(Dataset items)
* * *

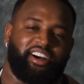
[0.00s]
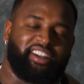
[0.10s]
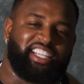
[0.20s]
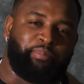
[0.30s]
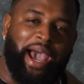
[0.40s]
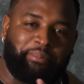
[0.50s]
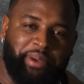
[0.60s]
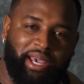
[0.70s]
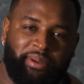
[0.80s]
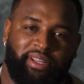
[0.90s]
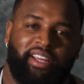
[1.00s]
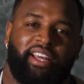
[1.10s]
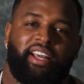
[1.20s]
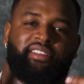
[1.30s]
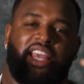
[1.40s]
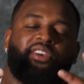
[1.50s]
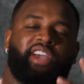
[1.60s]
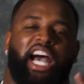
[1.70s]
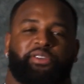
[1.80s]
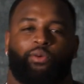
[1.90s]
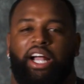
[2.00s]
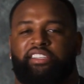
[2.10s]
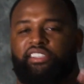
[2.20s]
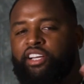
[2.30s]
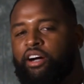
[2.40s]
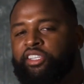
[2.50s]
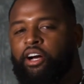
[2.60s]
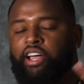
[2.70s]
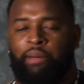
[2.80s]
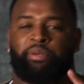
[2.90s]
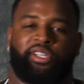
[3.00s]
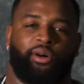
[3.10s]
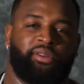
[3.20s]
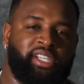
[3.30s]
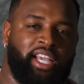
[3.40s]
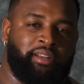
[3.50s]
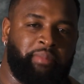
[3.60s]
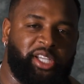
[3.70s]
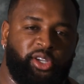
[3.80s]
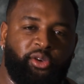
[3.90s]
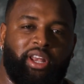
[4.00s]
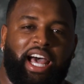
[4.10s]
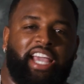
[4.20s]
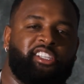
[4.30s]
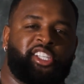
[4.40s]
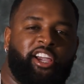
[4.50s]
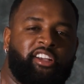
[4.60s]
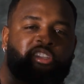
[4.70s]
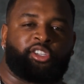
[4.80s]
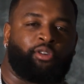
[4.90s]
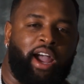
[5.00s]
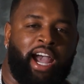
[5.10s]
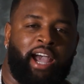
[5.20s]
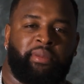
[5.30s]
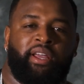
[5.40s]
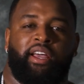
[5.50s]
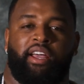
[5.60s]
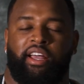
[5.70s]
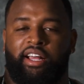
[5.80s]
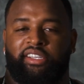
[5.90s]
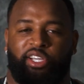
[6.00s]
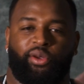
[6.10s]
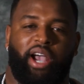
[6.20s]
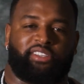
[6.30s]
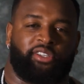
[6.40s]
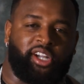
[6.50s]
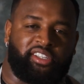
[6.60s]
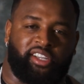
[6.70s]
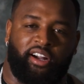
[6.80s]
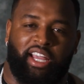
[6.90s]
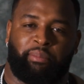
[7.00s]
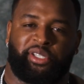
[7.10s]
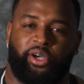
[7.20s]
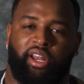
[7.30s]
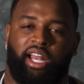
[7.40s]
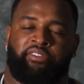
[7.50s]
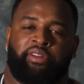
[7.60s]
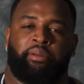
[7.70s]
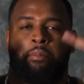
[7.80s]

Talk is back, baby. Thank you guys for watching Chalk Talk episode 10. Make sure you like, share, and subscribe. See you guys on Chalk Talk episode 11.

* * *

▸ **WORK TO BE COMPLETED**
Return each entry above unchanged. Leave the pictures out.

▸ **EXERCISE OUTPUT**
[0.00s]
[0.10s]
[0.20s]
[0.30s]
[0.40s]
[0.50s]
[0.60s]
[0.70s]
[0.80s]
[0.90s]
[1.00s]
[1.10s]
[1.20s]
[1.30s]
[1.40s]
[1.50s]
[1.60s]
[1.70s]
[1.80s]
[1.90s]
[2.00s]
[2.10s]
[2.20s]
[2.30s]
[2.40s]
[2.50s]
[2.60s]
[2.70s]
[2.80s]
[2.90s]
[3.00s]
[3.10s]
[3.20s]
[3.30s]
[3.40s]
[3.50s]
[3.60s]
[3.70s]
[3.80s]
[3.90s]
[4.00s]
[4.10s]
[4.20s]
[4.30s]
[4.40s]
[4.50s]
[4.60s]
[4.70s]
[4.80s]
[4.90s]
[5.00s]
[5.10s]
[5.20s]
[5.30s]
[5.40s]
[5.50s]
[5.60s]
[5.70s]
[5.80s]
[5.90s]
[6.00s]
[6.10s]
[6.20s]
[6.30s]
[6.40s]
[6.50s]
[6.60s]
[6.70s]
[6.80s]
[6.90s]
[7.00s]
[7.10s]
[7.20s]
[7.30s]
[7.40s]
[7.50s]
[7.60s]
[7.70s]
[7.80s]

Talk is back, baby. Thank you guys for watching Chalk Talk episode 10. Make sure you like, share, and subscribe. See you guys on Chalk Talk episode 11.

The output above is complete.